Anyone over the age of 50 has heard of Peyton Place, Grace Metalious’ scandalous 1956 novel. The book — loosely inspired by a real-life New Hampshire murder as well as anecdotes from her town of Gilmanton, NH — ignited nationwide controversy with its tales of sex, abuse and abortion For Metalious to suggest such wanton and immoral behavior occurred in small town America was nothing short of heresy.
“You should write a story like Peyton Place,” my mom used to say. “Take a street like ours and write about all the secrets going on inside the houses.”

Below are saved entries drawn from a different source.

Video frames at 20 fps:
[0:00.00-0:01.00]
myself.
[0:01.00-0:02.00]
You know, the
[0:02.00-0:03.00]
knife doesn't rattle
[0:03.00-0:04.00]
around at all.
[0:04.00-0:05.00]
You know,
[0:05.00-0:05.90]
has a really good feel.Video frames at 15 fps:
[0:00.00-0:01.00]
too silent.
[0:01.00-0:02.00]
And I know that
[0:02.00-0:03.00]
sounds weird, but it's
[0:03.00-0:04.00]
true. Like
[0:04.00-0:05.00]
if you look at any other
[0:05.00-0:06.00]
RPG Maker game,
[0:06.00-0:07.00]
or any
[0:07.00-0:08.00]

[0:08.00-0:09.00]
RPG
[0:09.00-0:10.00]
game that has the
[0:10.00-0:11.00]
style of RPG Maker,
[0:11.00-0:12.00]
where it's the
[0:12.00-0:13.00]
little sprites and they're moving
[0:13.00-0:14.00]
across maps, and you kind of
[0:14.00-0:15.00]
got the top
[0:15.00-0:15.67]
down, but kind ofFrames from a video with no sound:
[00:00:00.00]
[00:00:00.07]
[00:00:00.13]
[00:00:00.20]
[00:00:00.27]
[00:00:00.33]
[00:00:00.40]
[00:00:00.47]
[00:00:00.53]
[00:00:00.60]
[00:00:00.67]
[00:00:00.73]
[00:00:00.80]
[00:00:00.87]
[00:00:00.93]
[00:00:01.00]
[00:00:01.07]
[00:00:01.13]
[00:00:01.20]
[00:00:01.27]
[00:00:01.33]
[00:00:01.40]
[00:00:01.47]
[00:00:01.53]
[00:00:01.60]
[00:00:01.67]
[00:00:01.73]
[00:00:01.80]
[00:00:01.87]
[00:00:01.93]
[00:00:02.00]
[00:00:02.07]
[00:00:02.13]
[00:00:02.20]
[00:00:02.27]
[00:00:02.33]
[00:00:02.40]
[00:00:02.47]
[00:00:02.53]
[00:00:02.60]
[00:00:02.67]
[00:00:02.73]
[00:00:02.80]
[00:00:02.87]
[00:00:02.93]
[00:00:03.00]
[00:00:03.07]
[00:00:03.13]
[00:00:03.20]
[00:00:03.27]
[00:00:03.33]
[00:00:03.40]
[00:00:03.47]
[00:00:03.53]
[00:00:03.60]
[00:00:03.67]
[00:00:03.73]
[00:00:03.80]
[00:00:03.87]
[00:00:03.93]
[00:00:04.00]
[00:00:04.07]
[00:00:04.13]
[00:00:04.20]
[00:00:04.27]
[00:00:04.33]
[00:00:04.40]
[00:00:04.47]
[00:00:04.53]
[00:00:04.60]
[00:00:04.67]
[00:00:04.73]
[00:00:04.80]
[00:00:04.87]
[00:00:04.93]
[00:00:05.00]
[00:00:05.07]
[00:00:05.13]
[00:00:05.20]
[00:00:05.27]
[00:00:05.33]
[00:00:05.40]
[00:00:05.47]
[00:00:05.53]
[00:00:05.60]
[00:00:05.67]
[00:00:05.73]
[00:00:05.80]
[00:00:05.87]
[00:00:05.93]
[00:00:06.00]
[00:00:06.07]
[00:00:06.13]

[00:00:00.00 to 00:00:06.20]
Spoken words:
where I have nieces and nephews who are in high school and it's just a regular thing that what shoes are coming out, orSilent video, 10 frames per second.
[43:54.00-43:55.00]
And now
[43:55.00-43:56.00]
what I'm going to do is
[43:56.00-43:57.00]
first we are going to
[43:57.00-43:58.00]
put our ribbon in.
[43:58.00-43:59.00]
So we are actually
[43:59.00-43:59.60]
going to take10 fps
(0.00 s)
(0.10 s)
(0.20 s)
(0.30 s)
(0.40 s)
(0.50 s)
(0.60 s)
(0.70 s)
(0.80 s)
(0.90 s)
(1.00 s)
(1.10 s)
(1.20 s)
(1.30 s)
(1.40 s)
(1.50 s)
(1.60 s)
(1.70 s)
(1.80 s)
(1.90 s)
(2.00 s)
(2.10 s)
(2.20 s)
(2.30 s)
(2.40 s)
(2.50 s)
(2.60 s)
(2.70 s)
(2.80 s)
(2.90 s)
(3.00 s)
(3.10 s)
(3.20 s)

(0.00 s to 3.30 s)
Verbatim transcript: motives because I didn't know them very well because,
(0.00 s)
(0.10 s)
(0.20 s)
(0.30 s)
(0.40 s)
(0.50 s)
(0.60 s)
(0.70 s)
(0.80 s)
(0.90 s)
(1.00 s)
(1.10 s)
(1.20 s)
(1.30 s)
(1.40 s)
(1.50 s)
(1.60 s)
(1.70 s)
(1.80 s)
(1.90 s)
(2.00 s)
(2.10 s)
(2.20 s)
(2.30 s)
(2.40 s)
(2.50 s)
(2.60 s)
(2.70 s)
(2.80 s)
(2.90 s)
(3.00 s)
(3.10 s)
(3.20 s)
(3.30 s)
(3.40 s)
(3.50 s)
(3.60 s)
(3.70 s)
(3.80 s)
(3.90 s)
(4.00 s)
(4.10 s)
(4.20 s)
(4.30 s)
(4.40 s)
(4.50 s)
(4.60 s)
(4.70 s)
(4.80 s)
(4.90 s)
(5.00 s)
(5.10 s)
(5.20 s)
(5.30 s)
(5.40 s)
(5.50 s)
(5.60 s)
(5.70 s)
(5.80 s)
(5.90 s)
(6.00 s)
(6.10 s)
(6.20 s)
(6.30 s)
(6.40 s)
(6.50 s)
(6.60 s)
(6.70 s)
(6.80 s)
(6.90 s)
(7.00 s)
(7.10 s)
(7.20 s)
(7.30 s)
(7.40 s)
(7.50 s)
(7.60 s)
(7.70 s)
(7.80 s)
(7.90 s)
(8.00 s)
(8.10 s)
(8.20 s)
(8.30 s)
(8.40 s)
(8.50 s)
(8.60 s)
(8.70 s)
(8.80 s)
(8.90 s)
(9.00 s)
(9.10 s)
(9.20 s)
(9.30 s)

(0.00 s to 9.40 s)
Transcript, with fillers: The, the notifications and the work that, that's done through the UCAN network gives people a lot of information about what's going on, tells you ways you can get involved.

I can’t tell you the number of times we had that conversation. My mom standing at the kitchen sink looking out onto the neighbors’ yards. Me sitting at the kitchen table. Peyton Place was her benchmark of a great story. No surprise, really. Peyton Place dominated the the first decade of my life. I was born in 1964, the year Peyton Place the television show debuted. My parents were convinced people would be naming their daughters Allison after Mia Farrow’s Allison McKenzie. So much so that they changed my name from Allison Barbara to Barbara Allison. To save me from being from being one of many.
Side Note: There were at least five Barbara’s in my graduating class. There was one Allison.
Well, I finally did what my mom suggested. I wrote my version of Peyton Place. It may not be a searing condemnation of small town hypocrisy that Metalious wrote, but I think my mom would like it.